CNN and other news outlets were blocked Friday from an off-camera White House press briefing, raising alarm among media organizations and First Amendment watchdogs.
The New York Times, the Los Angeles Times, Politico and BuzzFeed were also excluded from the meeting, which is known as a gaggle and is less formal than the televised Q-and-A session in the White House briefing room. The gaggle was held by White House press secretary Sean Spicer.
In a brief statement defending the move, administration spokeswoman Sarah Sanders said the White House “had the pool there so everyone would be represented and get an update from us today.”
The pool usually includes a representative from one television network and one print outlet. In this case, four of the five major television networks — NBC, ABC, CBS and Fox News — were invited and attended the meeting, while only CNN was blocked.
And while The New York Times was kept out, conservative media organizations Breitbart News, The Washington Times and One America News Network were also allowed in.
Both CNN and the Times protested the decision.
“This is an unacceptable development by the Trump White House. Apparently this is how they retaliate when you report facts they don’t like. We’ll keep reporting regardless,” CNN said in a statement.
The White House press office had informed reporters earlier in the day that the traditional, on-camera press briefing would be replaced by a gaggle in Spicer’s office, reporters in attendance said.
Asked about the move by the White House Correspondents Association, the White House said it would take the press pool — including one television, one radio and one print outlet — and invite others as well.
The WHCA protested that decision on the grounds that it would effectively amount to a ban on whatever news organizations were not invited, the reporters said. The White House did not budge, and when reporters arrived at Spicer’s office, White House communications officials only allowed in reporters from specific media outlets.
CNN reporters attempted to access the gaggle when it began around 1:45 p.m. ET. As they walked with a large group of fellow journalists from the White House briefing room toward Spicer’s office, an administration official turned them around, informing them CNN wasn’t on the list of attendees.
Asked during the gaggle whether CNN and The New York Times were blocked because the administration was unhappy with their reporting, Spicer responded: “We had it as pool, and then we expanded it, and we added some folks to come cover it. It was my decision to expand the pool.”
Several news outlets spoke out against the White House’s decision.
New York Times executive editor Dean Baquet wrote, “Nothing like this has ever happened at the White House in our long history of covering multiple administrations of different parties. We strongly protest the exclusion of The New York Times and the other news organizations. Free media access to a transparent government is obviously of crucial national interest.”
The Associated Press and Time magazine boycotted the briefing because of how it was handled.

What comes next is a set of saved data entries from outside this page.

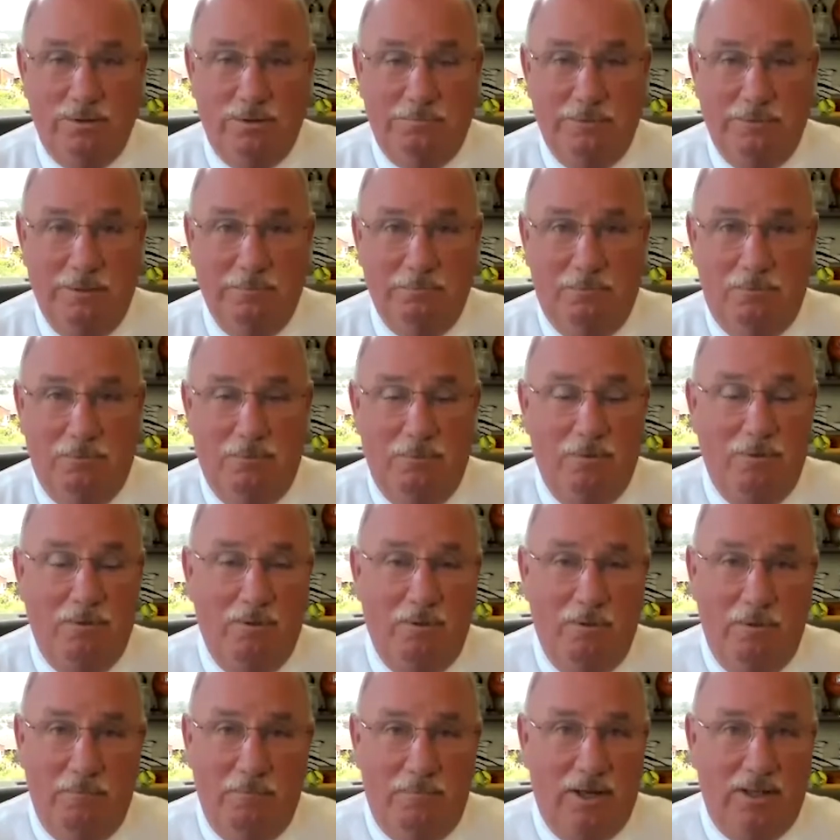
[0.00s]
people,
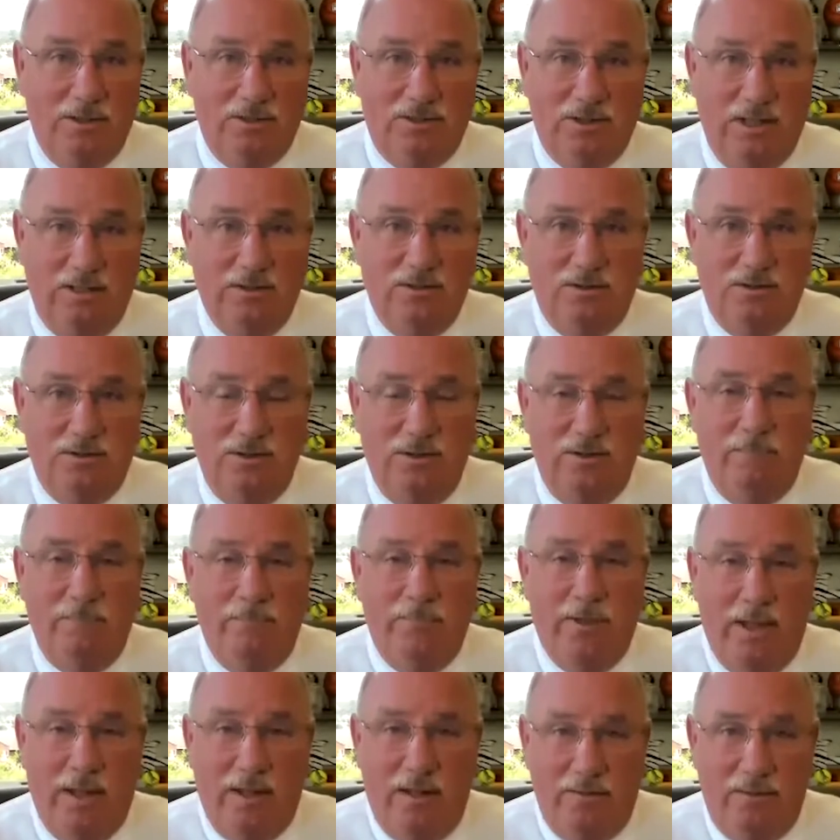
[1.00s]
but essentially,
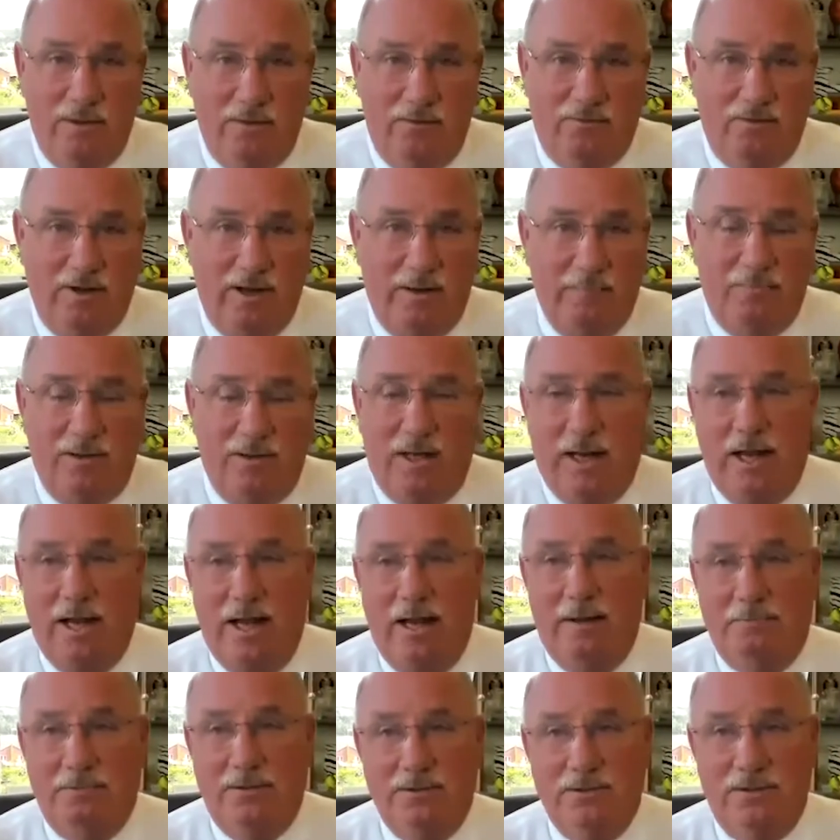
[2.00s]
the same thing
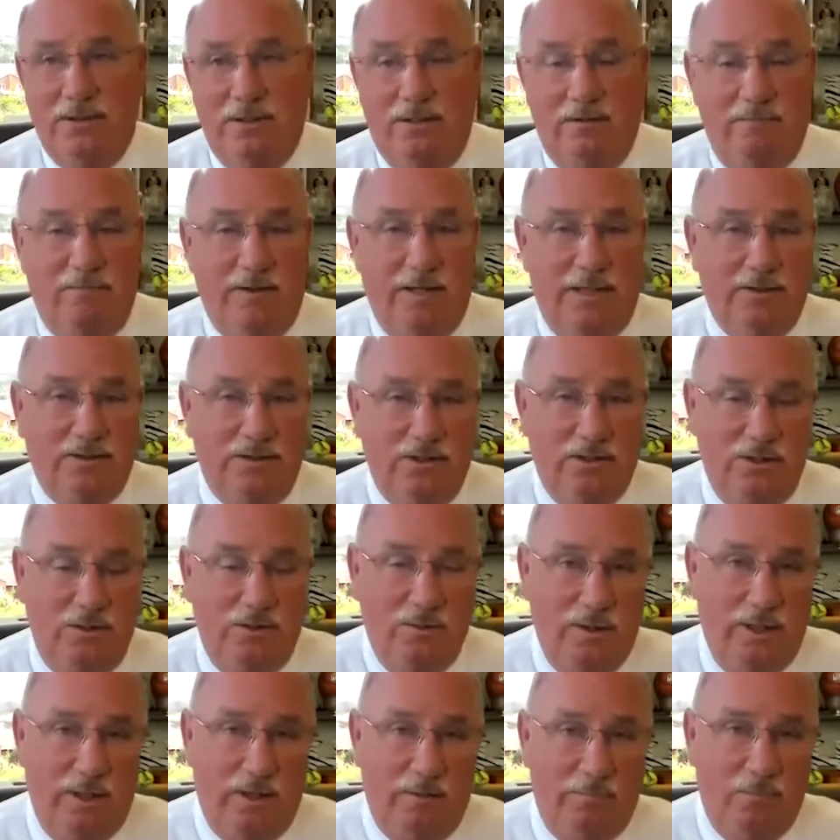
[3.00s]
happens in investing.
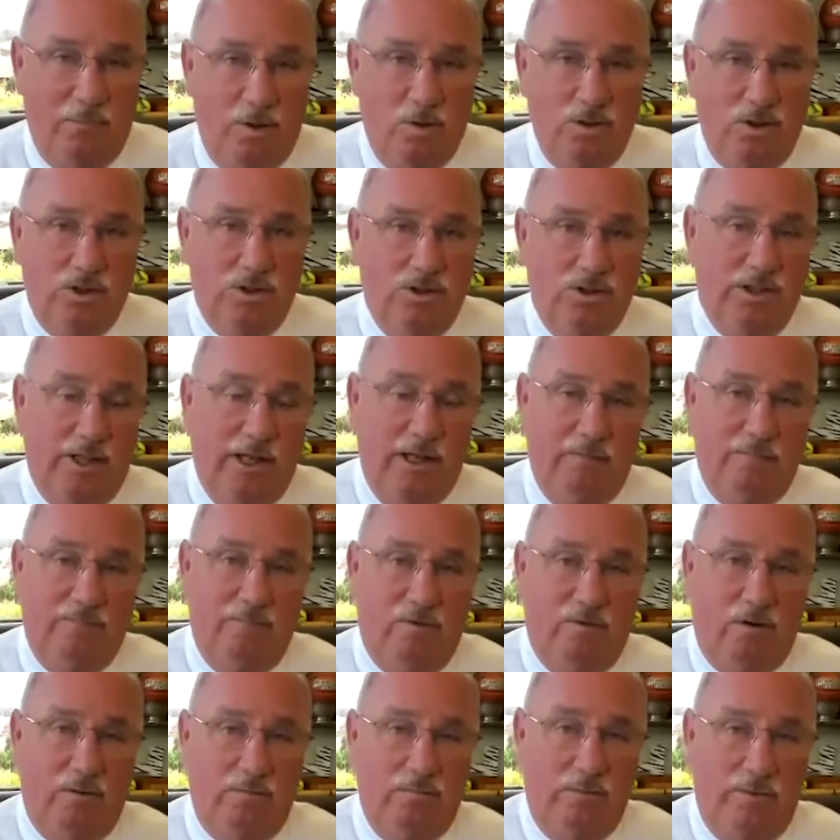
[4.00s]
You let emotions get
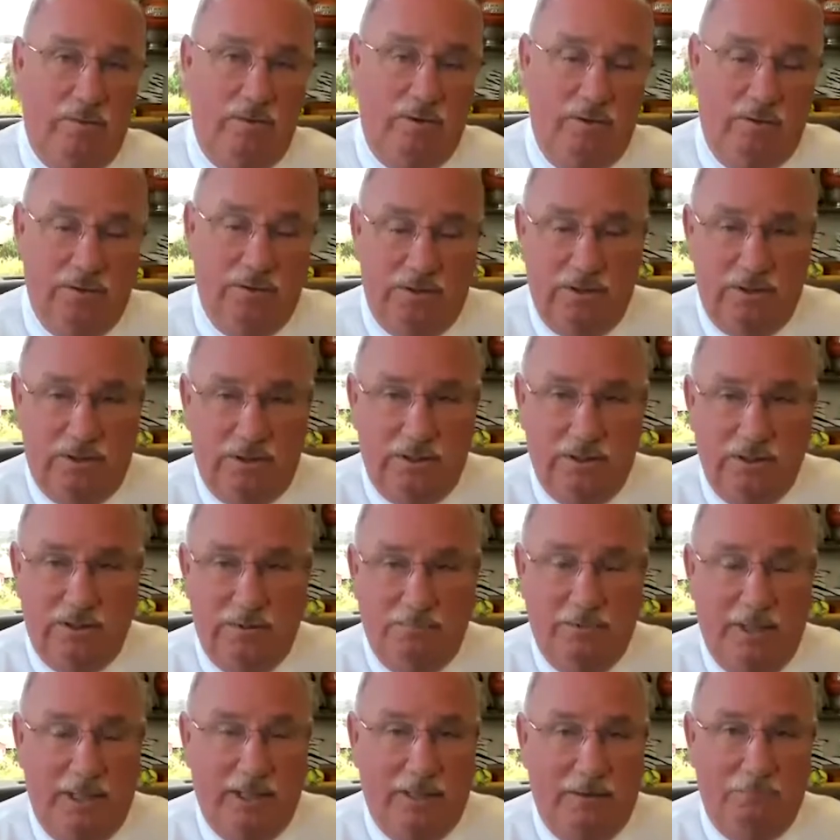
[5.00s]
involved with your
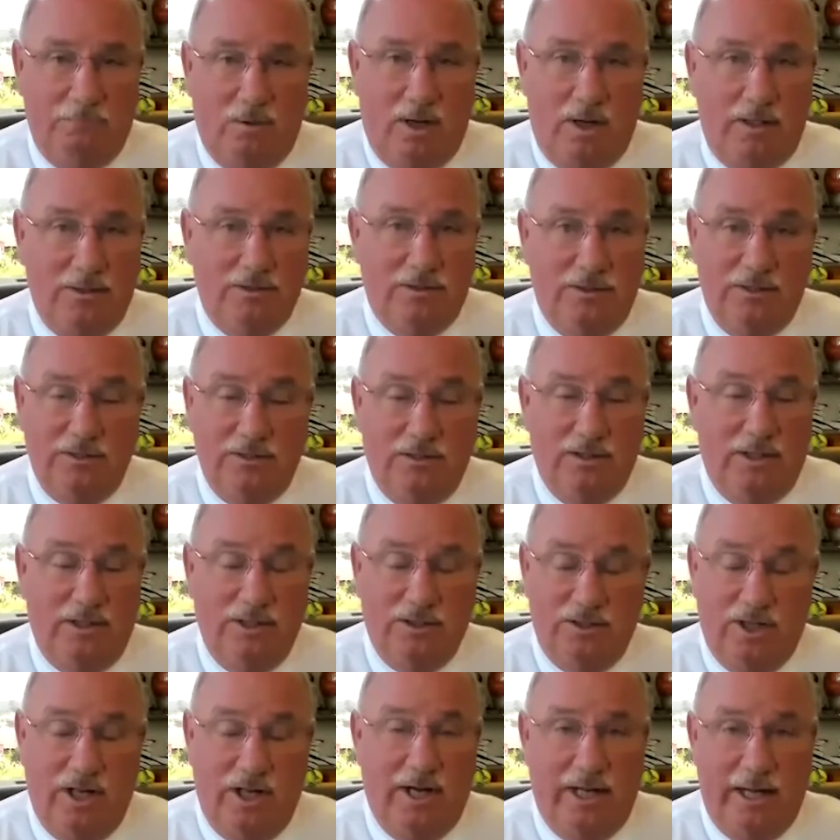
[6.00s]
decision-making process, and
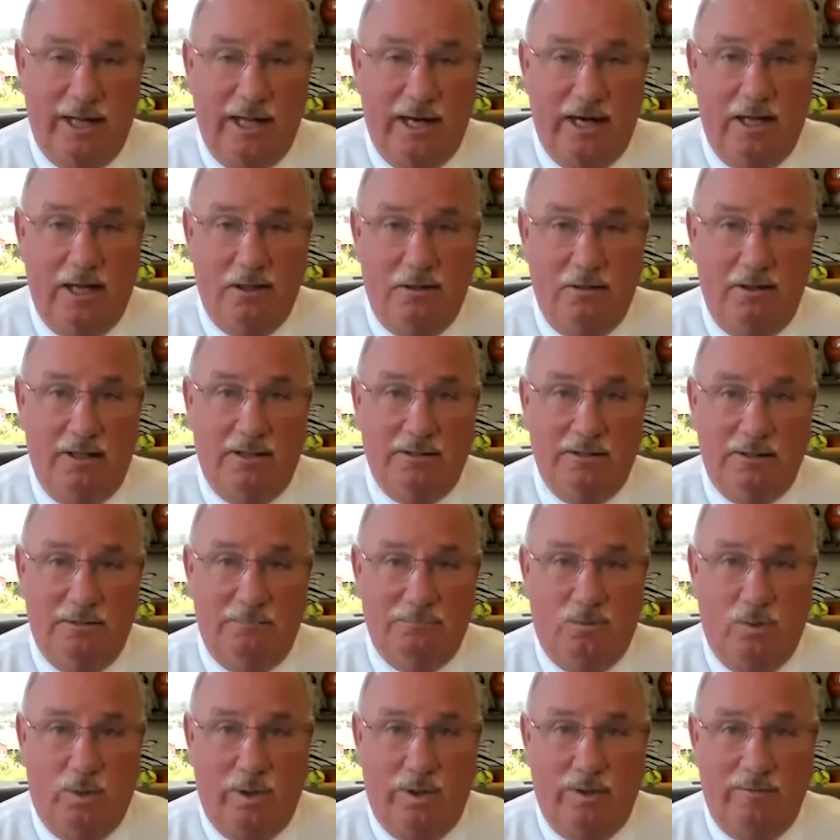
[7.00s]
it's going to get ugly at some
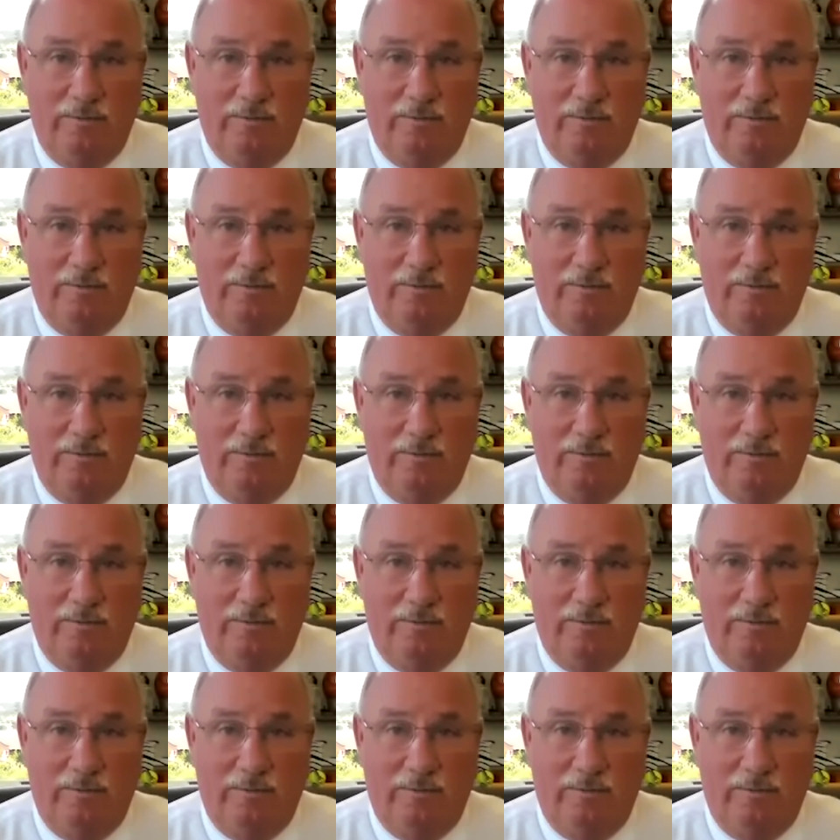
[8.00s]
point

The White House Correspondents Association also protested the move.
“The WHCA board is protesting strongly against how today’s gaggle is being handled by the White House,” it said in a statement. “We encourage the organizations that were allowed in to share the material with others in the press corps who were not. The board will be discussing this further with White House staff.”
Hours earlier, at the Conservative Political Action Conference outside Washington, President Trump mocked and disparaged the news media. He said that much of the press represents “the enemy of the people.”
“They are the enemy of the people because they have no sources,” Trump said. “They just make them up when there are none.”
He also said reporters “shouldn’t be allowed” to use unnamed sources.